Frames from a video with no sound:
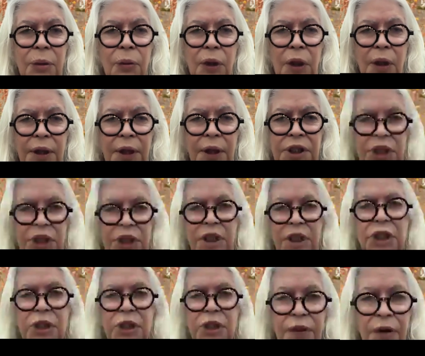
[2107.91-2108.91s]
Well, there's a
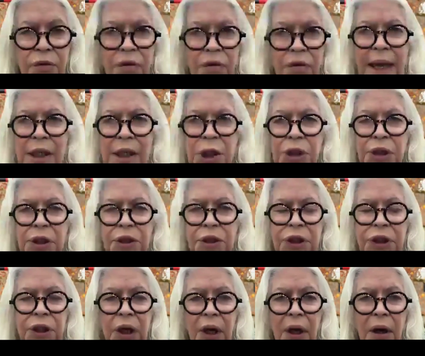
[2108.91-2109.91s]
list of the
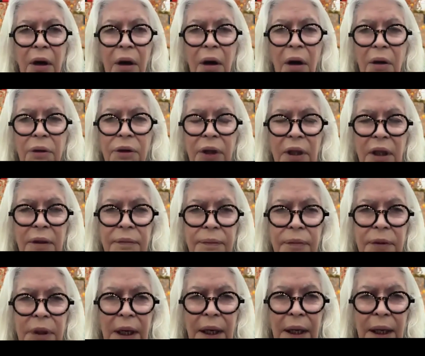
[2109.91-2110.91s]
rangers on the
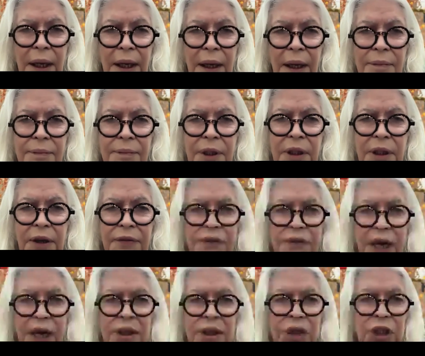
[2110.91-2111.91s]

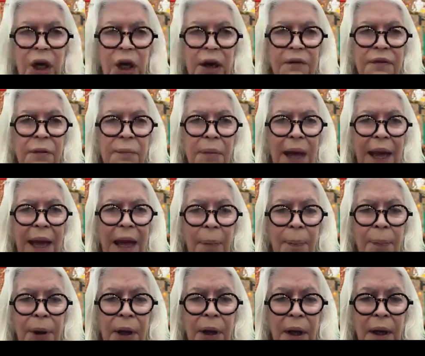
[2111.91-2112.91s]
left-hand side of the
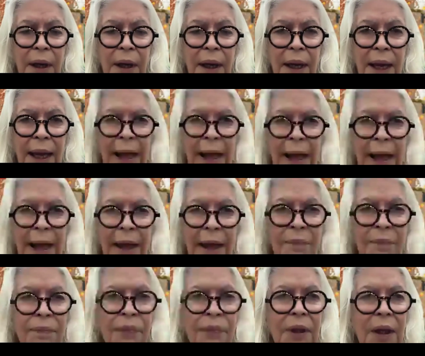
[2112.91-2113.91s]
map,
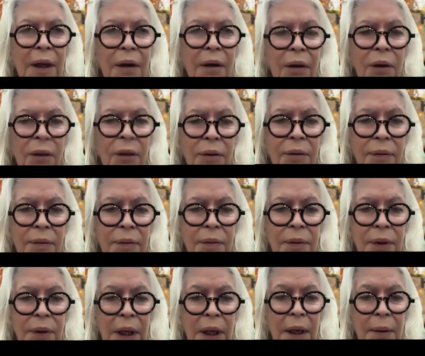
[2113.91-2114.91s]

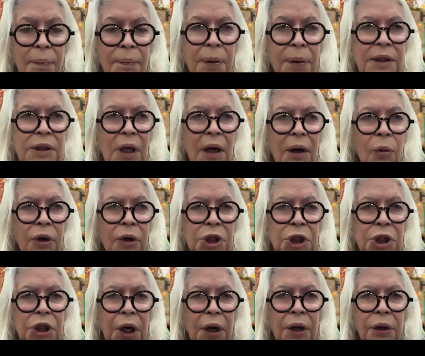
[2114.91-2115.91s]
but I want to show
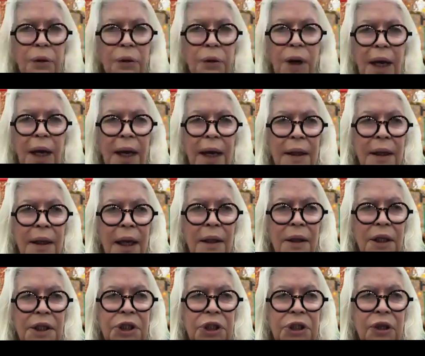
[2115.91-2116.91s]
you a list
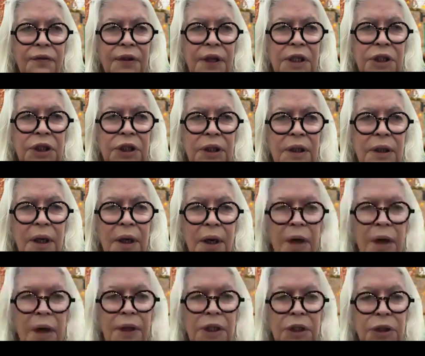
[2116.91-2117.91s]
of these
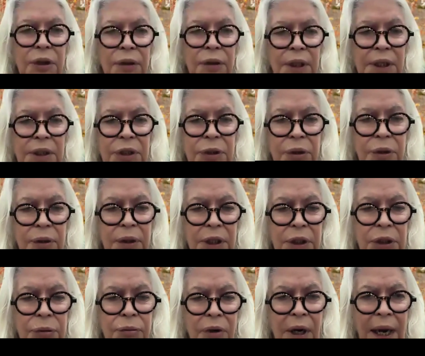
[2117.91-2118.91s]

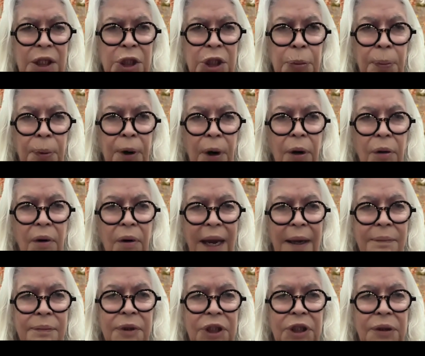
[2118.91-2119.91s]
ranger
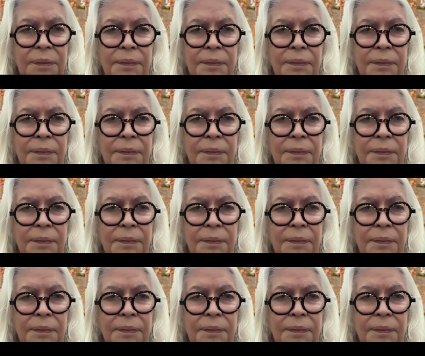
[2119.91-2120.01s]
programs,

- - -

Problem statement – Every record above should be set down exactly, with the pictures left out.

Answer for this exercise –
Frames from a video with no sound:
[2107.91-2108.91s]
Well, there's a
[2108.91-2109.91s]
list of the
[2109.91-2110.91s]
rangers on the
[2110.91-2111.91s]

[2111.91-2112.91s]
left-hand side of the
[2112.91-2113.91s]
map,
[2113.91-2114.91s]

[2114.91-2115.91s]
but I want to show
[2115.91-2116.91s]
you a list
[2116.91-2117.91s]
of these
[2117.91-2118.91s]

[2118.91-2119.91s]
ranger
[2119.91-2120.01s]
programs,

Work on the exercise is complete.